SEIU had built its drive around a promise to fight for better pay (Robinson, who's been with Allied for four years, makes $10 an hour), more respectful treatment (officers complain that promotions are based on nepotism, that they can be fired on a whim, and that for years, bike officers were required to attend roll call by a trash dump), and better benefits (the co-pay for coverage for a family of four is about $175 out of a two-week paycheck). About 200 of the more than 500 guards on Penn's campus had signed union cards. Now, they began to drop out.
At the same time, Rodriguez and Soriano didn't want to disappoint workers like Robinson who'd risked their jobs for the sake of a union, or abandon that potential union in its infancy.
First, they tried handing off the campaign to someone who could manage it. "We thought we'd go find a security guard union," says Rodriguez. But nobody was interested.
For a couple of months, they flailed around, looking for a course of action and, frankly, risking the life of their small outfit: They were putting all of their time into a project that no major union had asked them to embrace.
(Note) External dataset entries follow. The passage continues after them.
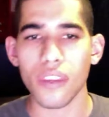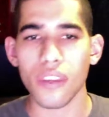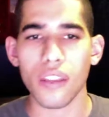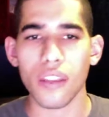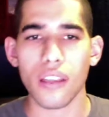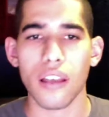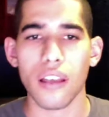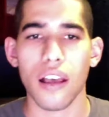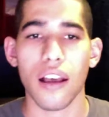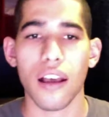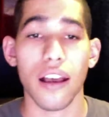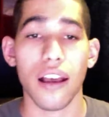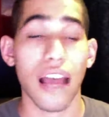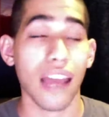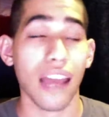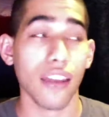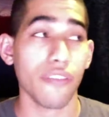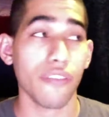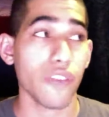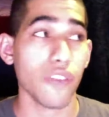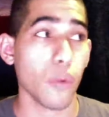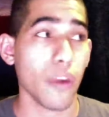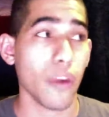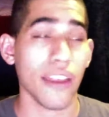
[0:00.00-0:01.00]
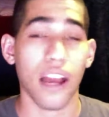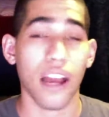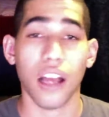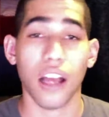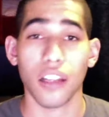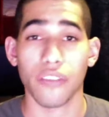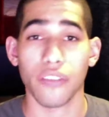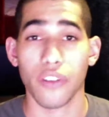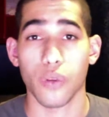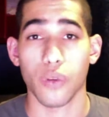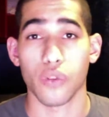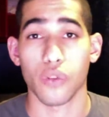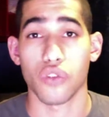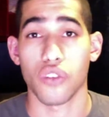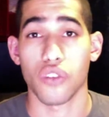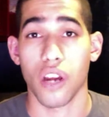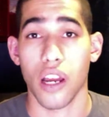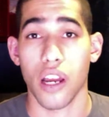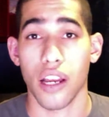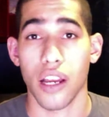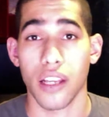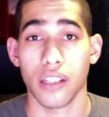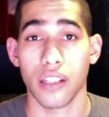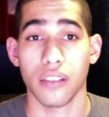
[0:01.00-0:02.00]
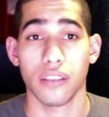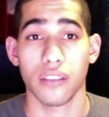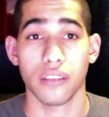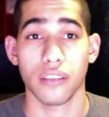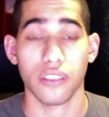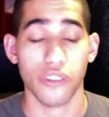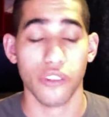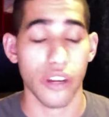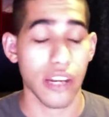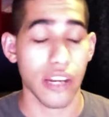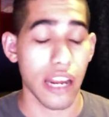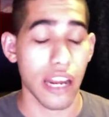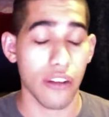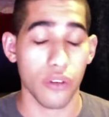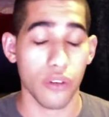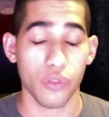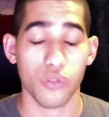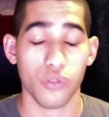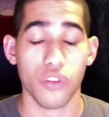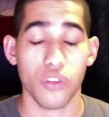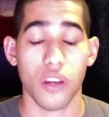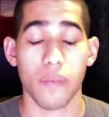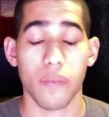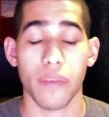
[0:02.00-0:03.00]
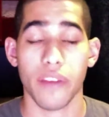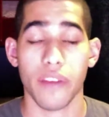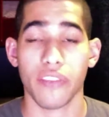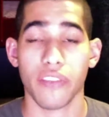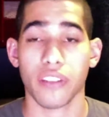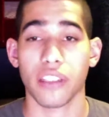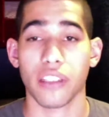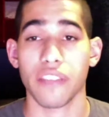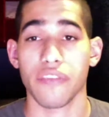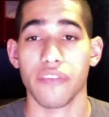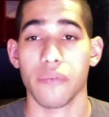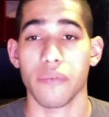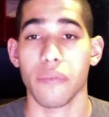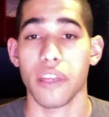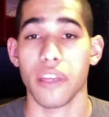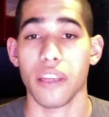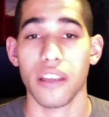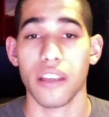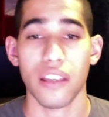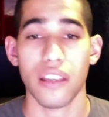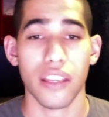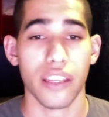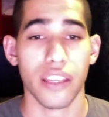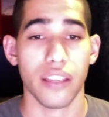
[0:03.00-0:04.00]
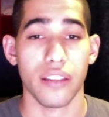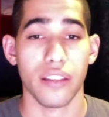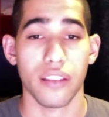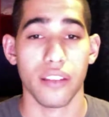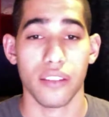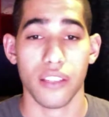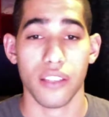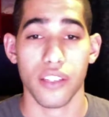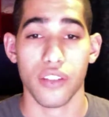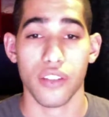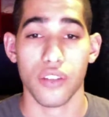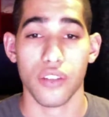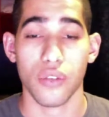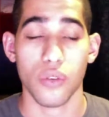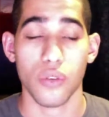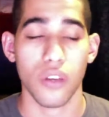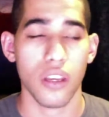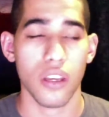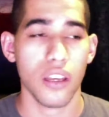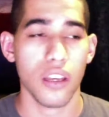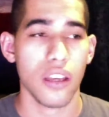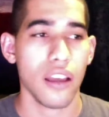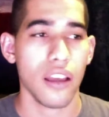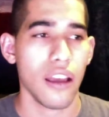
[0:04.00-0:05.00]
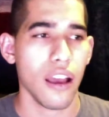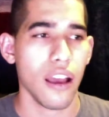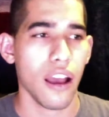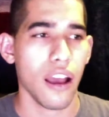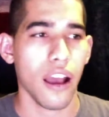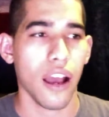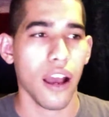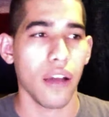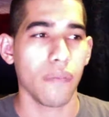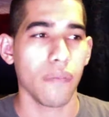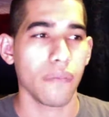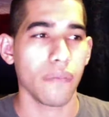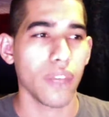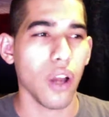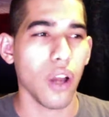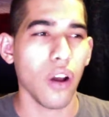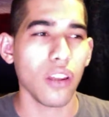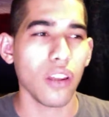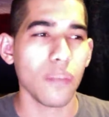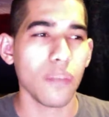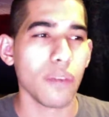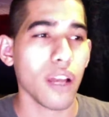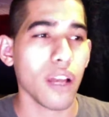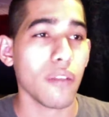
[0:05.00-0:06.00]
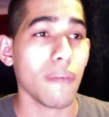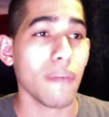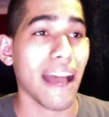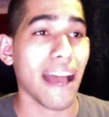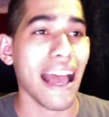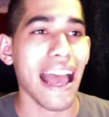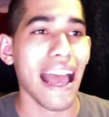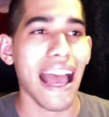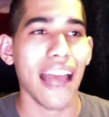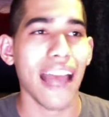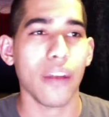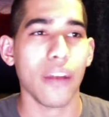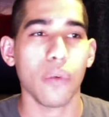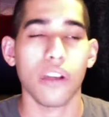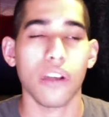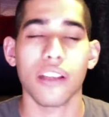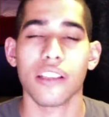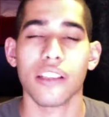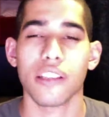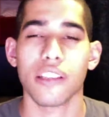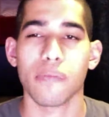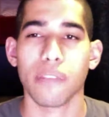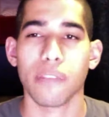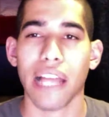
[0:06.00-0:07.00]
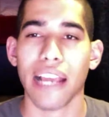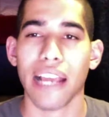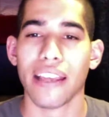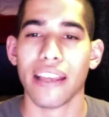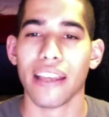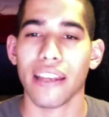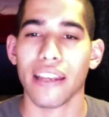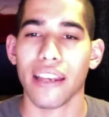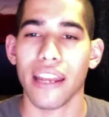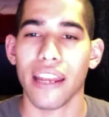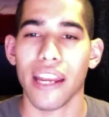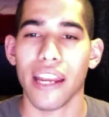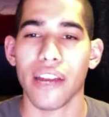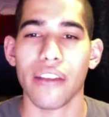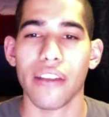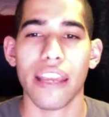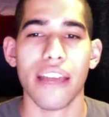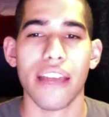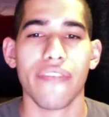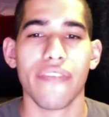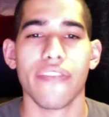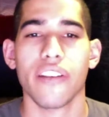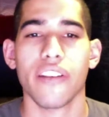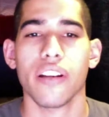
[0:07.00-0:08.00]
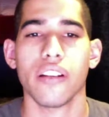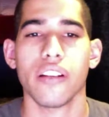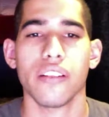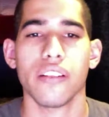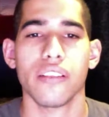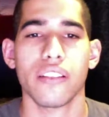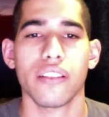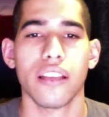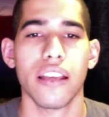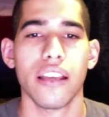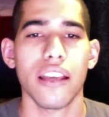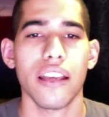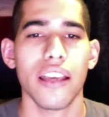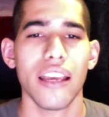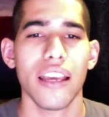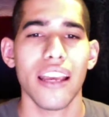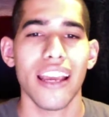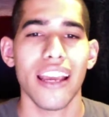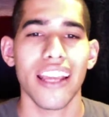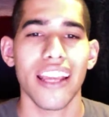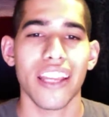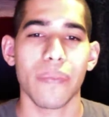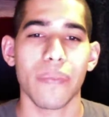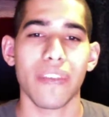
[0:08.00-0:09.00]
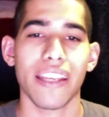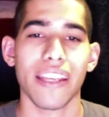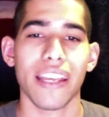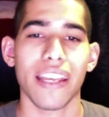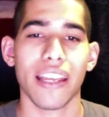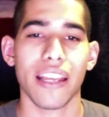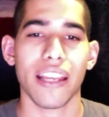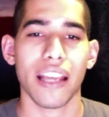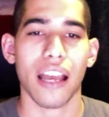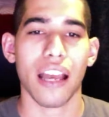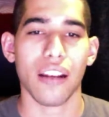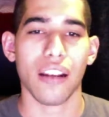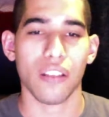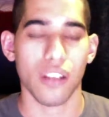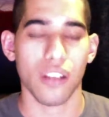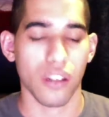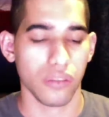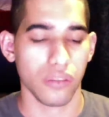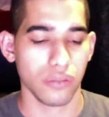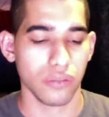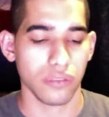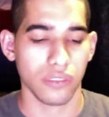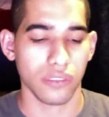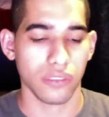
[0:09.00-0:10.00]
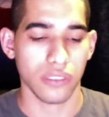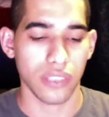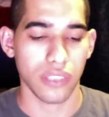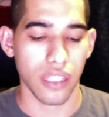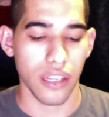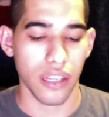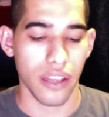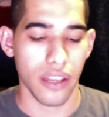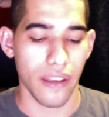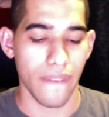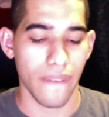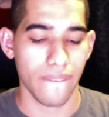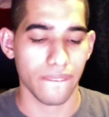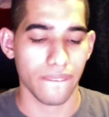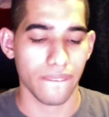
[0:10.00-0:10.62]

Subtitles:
I love the way Oliver was drawn. Green Arrow was drawn perfectly for me in this issue. The only problem I had was Black Canary at first. In the beginning, I don't know.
Finally, early this year, they happened upon the concept of a "minority union." A rare creature in today's labor world, Soriano describes the model as the elemental version of organized labor. Generally, a union wins the support of a majority of the employees in a workplace, and then becomes the official bargaining agent for those employees in contract negotiations. A minority union, common in the 1930s, does not have to demonstrate majority support. It can try to negotiate contracts (and indeed, there's a case presently in front of the National Labor Relations Board, in which seven unions are asking that employers be required to bargain with minority unions). But generally, it relies on collective action and public pressure to exert leverage.
For example: The remaining active guards at Penn and Temple decided to form a minority union, and this past April 4, a coalition of guards, students and clergy held a rally at Penn demanding security guards be granted sick days. Allied refused, but Penn, under pressure from its customers — the students — stepped in and offered to pay for a new plan in which guards receive one sick day for every year they've been on the job, up to three days. The plan went into effect on July 1.
Next Wednesday, the same coalition will hold a rally in North Philadelphia to make a similar demand of Temple. A spokesman for the university says that, "Temple does not have a position on this matter. ... This issue is between AlliedBarton and its employees." Perhaps the school will change its mind when it finds itself the object of the rally's wrath — or perhaps it won't. People are still gauging the significance of minority unions, and whether, after the disappointment of SEIU's withdrawal, the guards have happened upon a strategy that works.
"This is the new economy," says Rodriguez. "No one has been able to figure out how to organize [it]. A lot of the traditional models don't apply. I'm excited to be just trying to figure this out."